(Work order): Copy each line below as it stands, but skip any picture it contains.

(Source data):

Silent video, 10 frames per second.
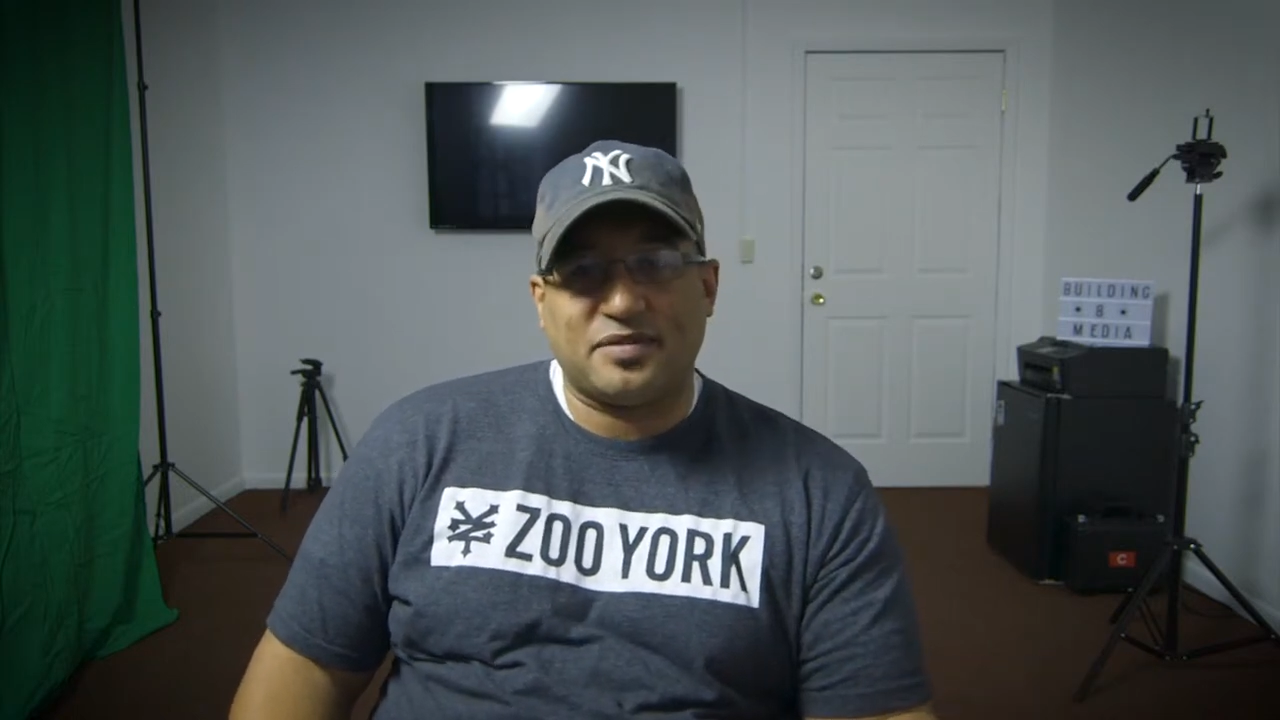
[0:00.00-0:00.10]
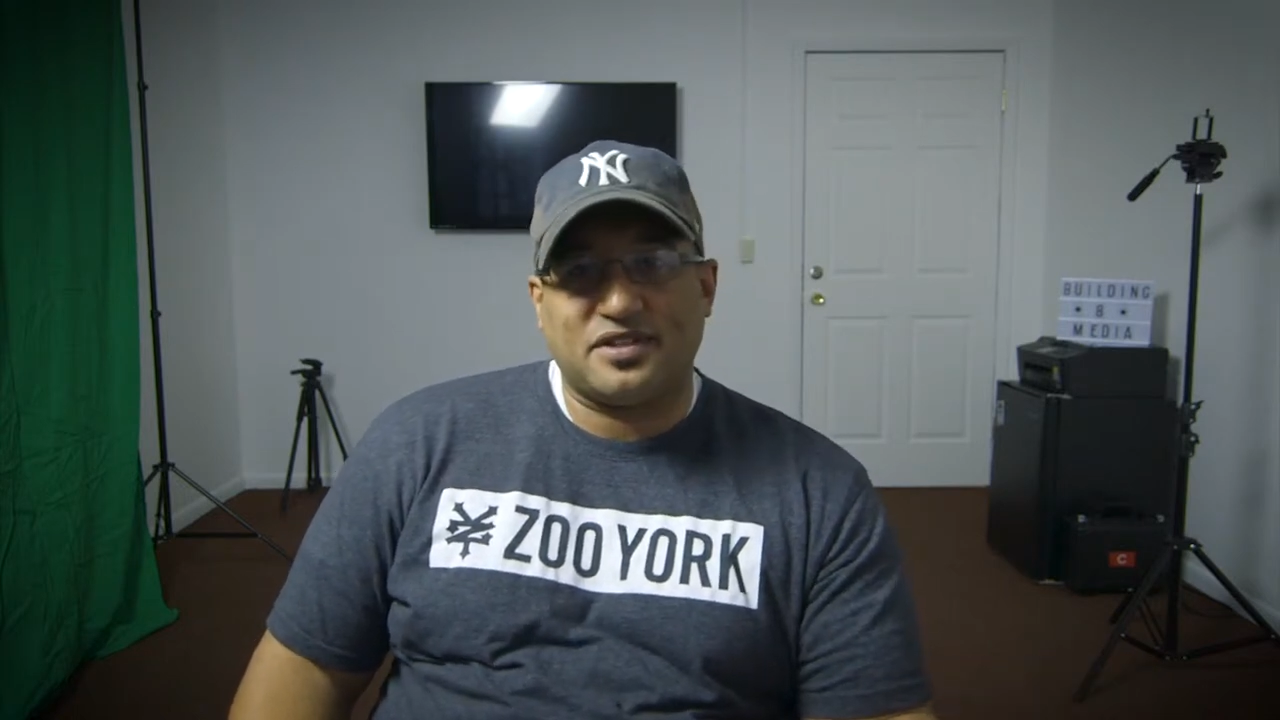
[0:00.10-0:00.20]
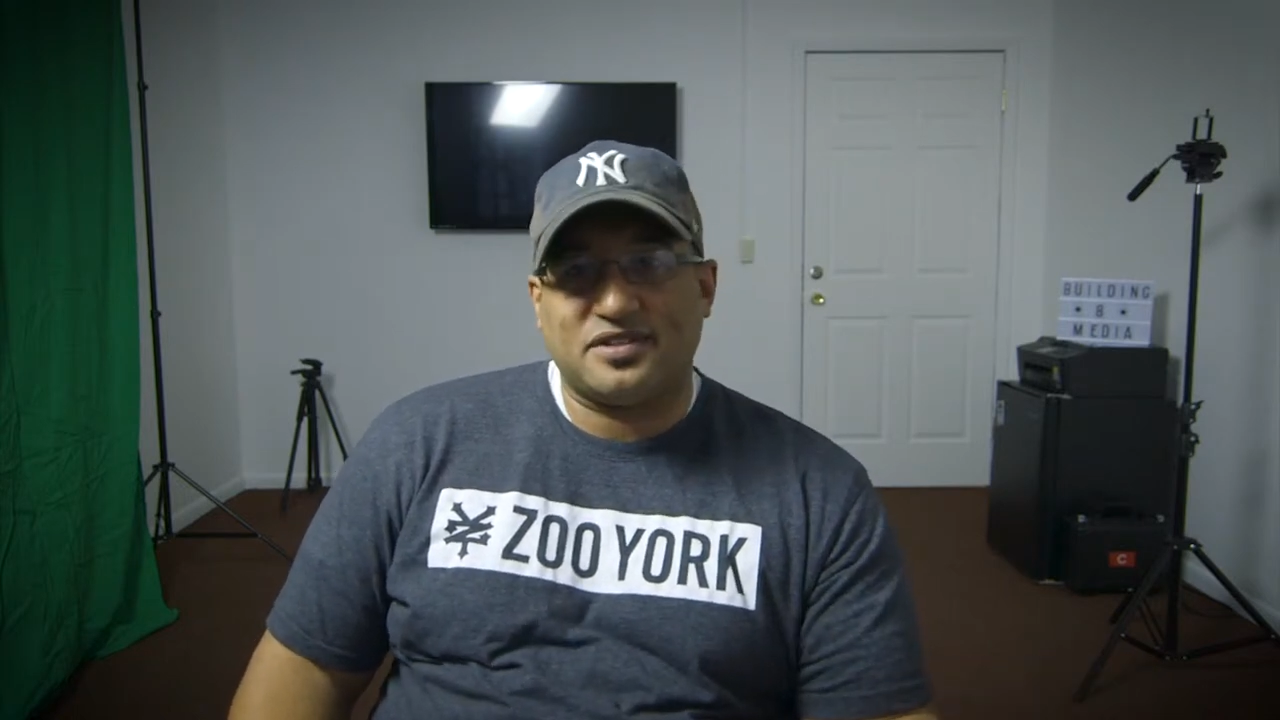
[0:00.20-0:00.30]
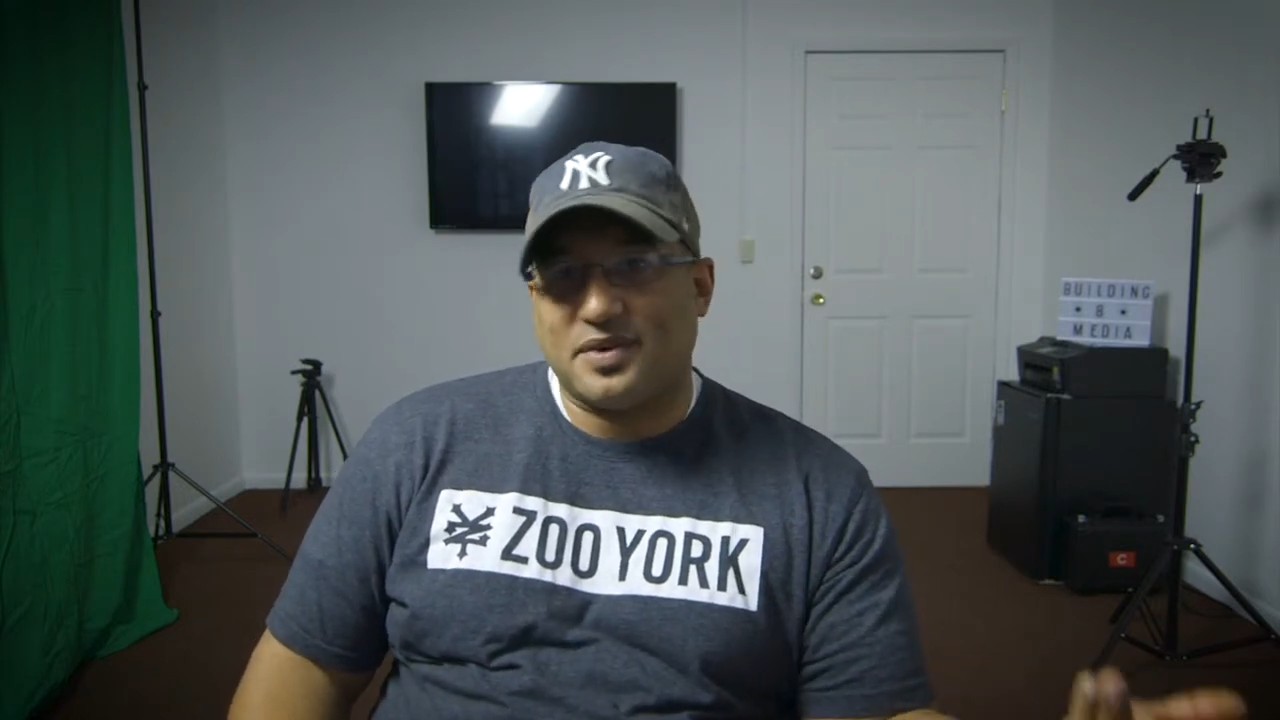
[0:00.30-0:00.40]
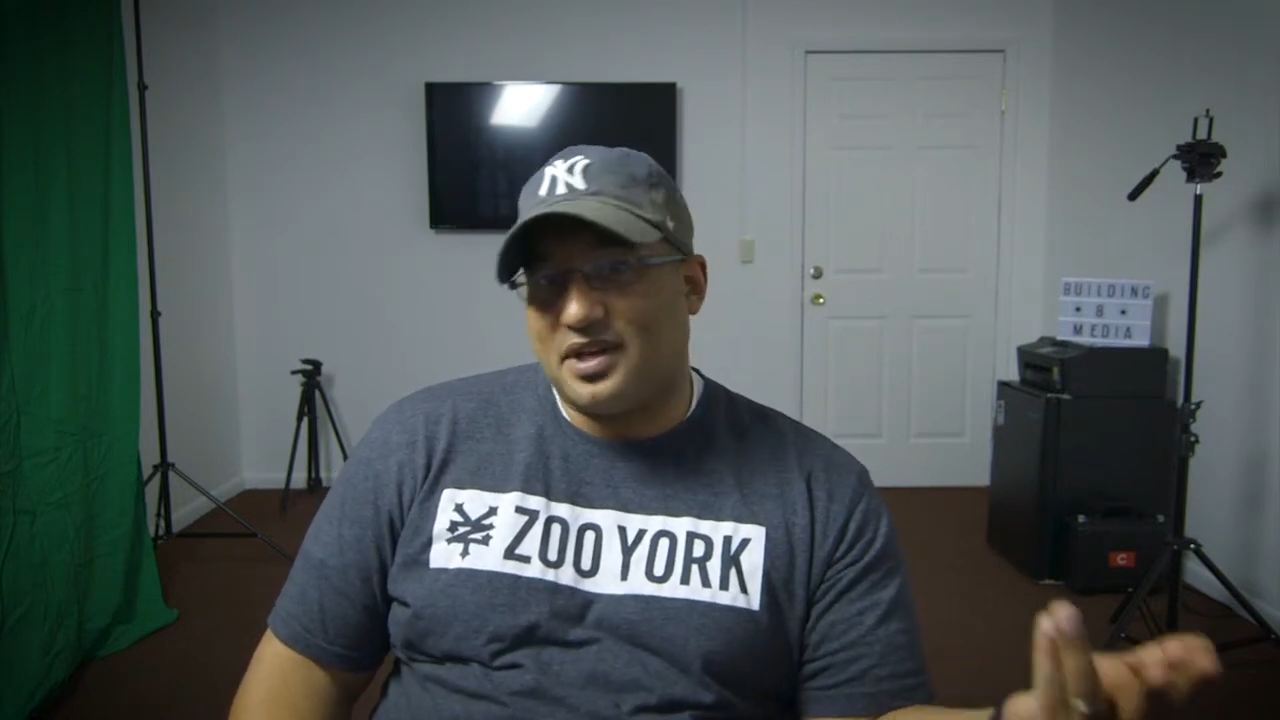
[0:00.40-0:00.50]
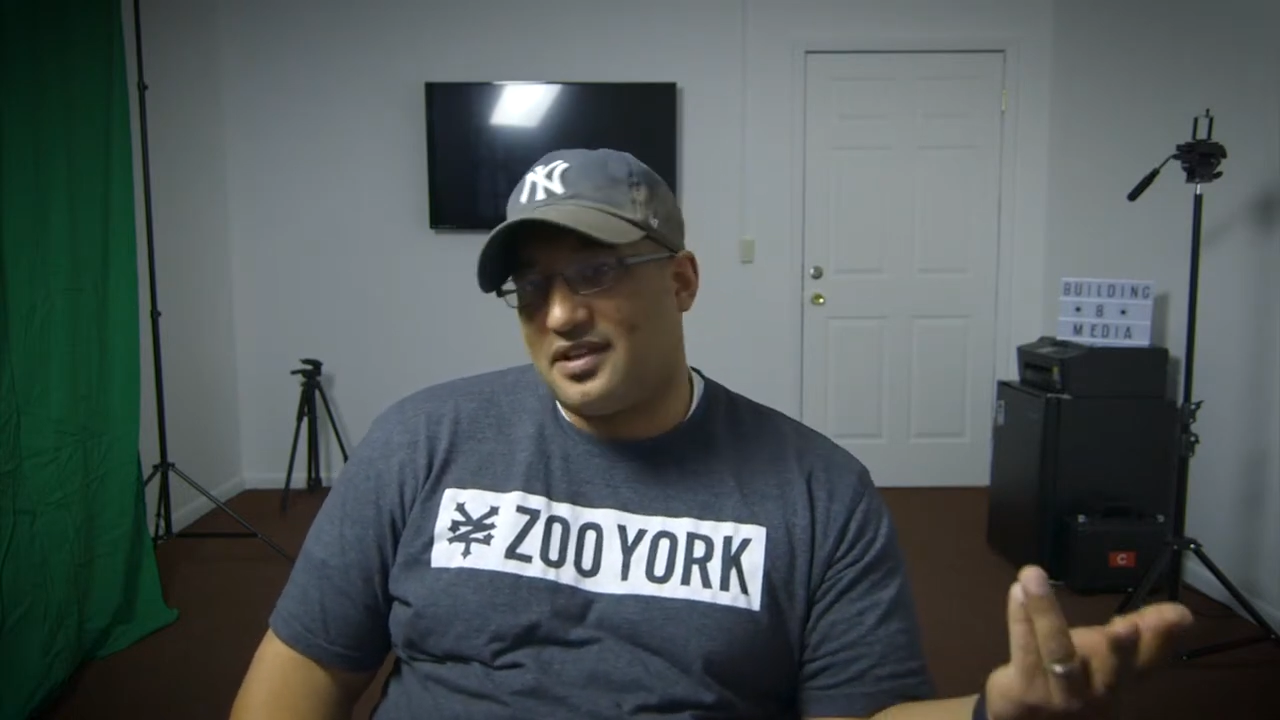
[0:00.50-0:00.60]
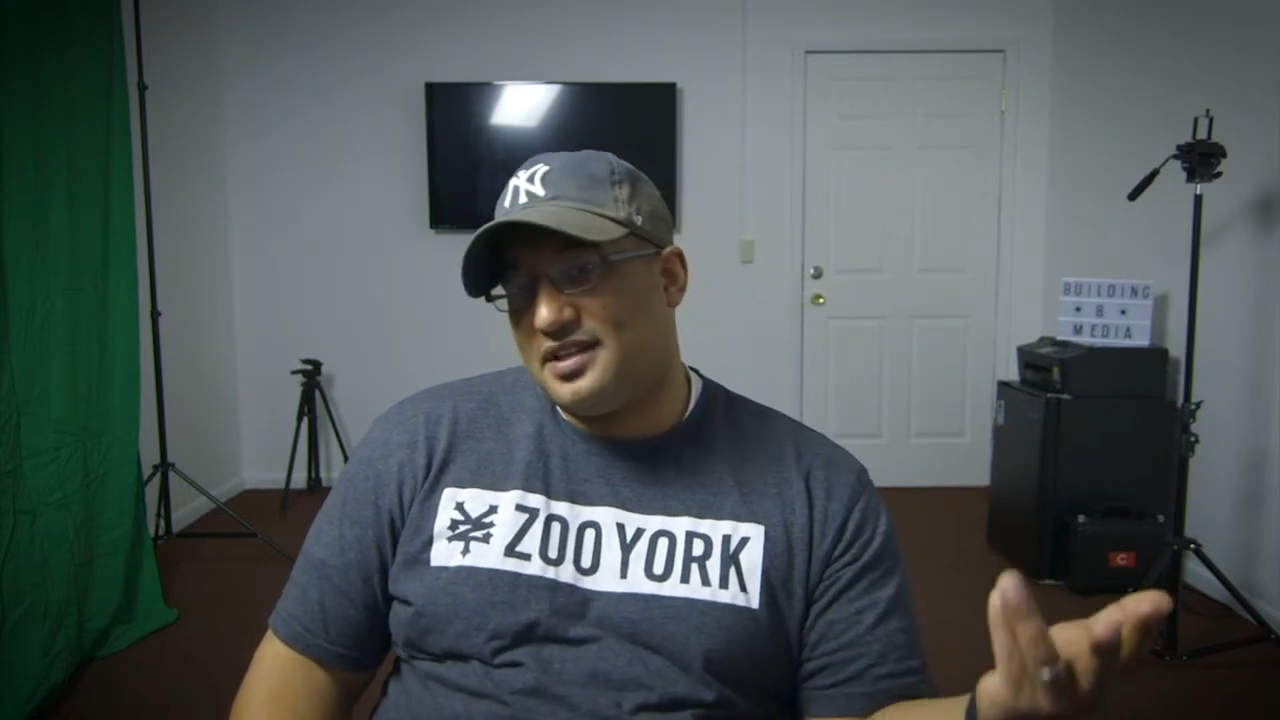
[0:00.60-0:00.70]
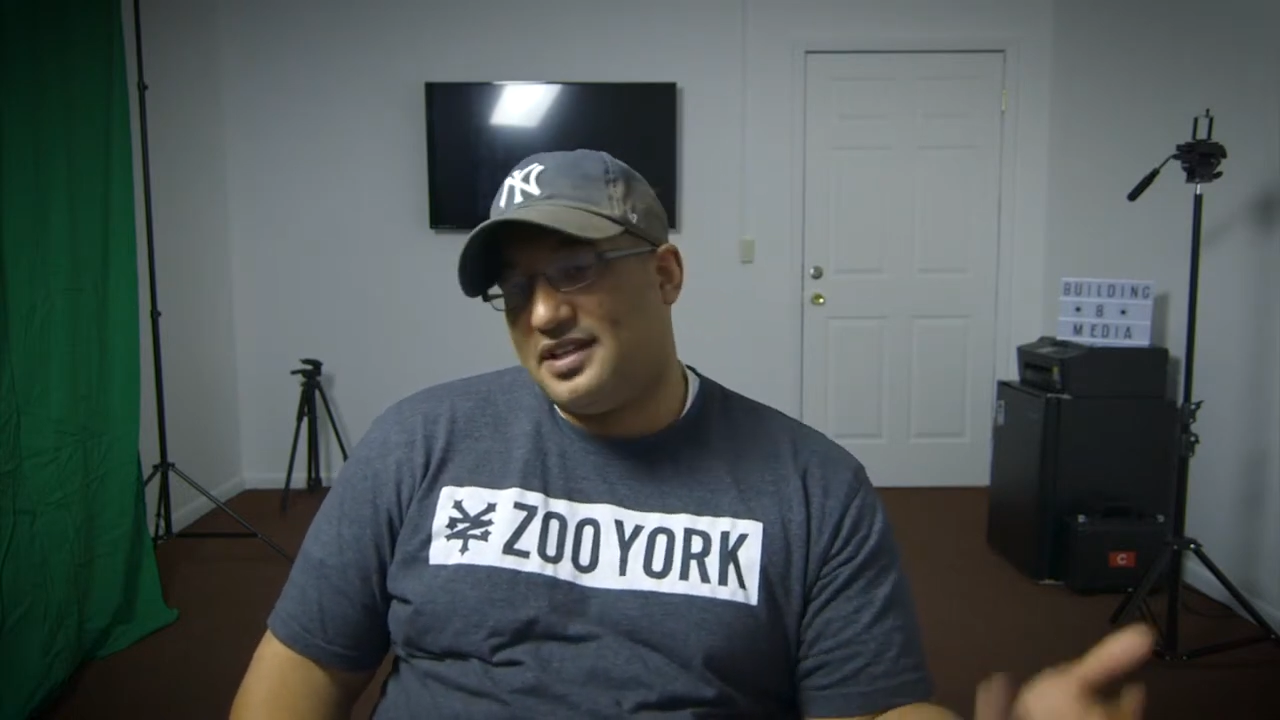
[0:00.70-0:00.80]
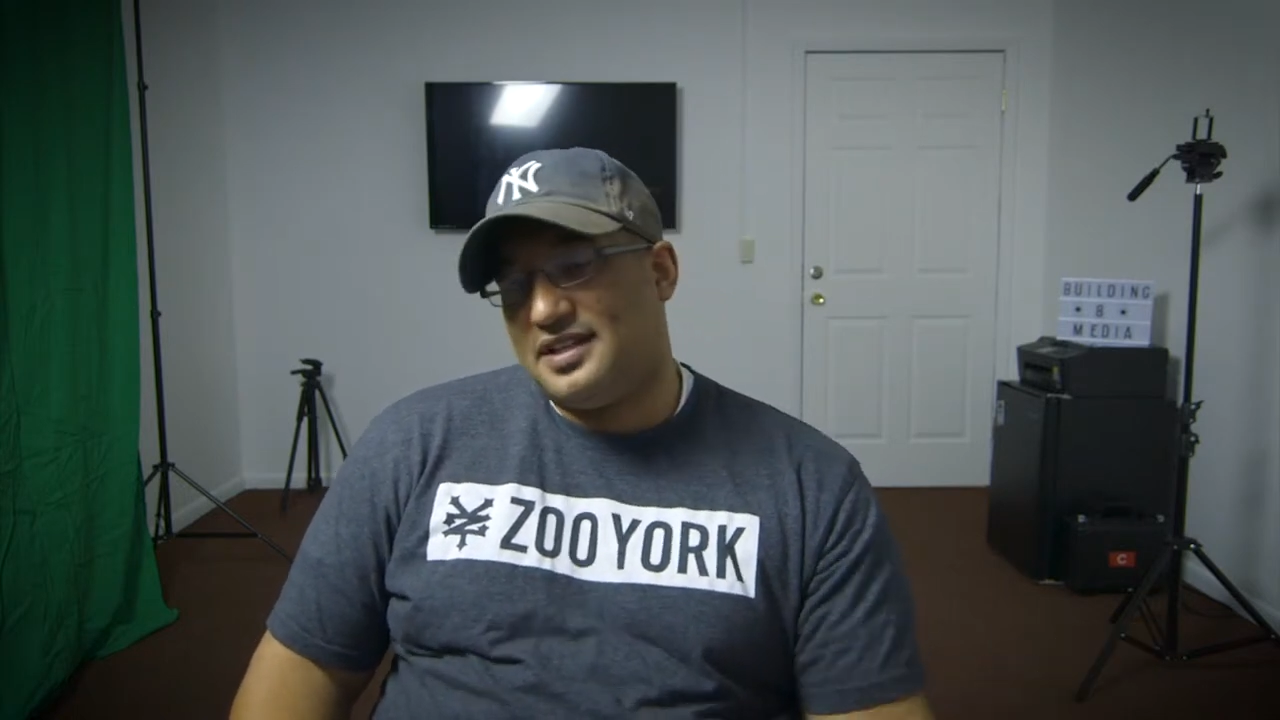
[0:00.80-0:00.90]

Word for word: it as well.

(Completed task):
Silent video, 10 frames per second.
[0:00.00-0:00.10]
[0:00.10-0:00.20]
[0:00.20-0:00.30]
[0:00.30-0:00.40]
[0:00.40-0:00.50]
[0:00.50-0:00.60]
[0:00.60-0:00.70]
[0:00.70-0:00.80]
[0:00.80-0:00.90]

Word for word: it as well.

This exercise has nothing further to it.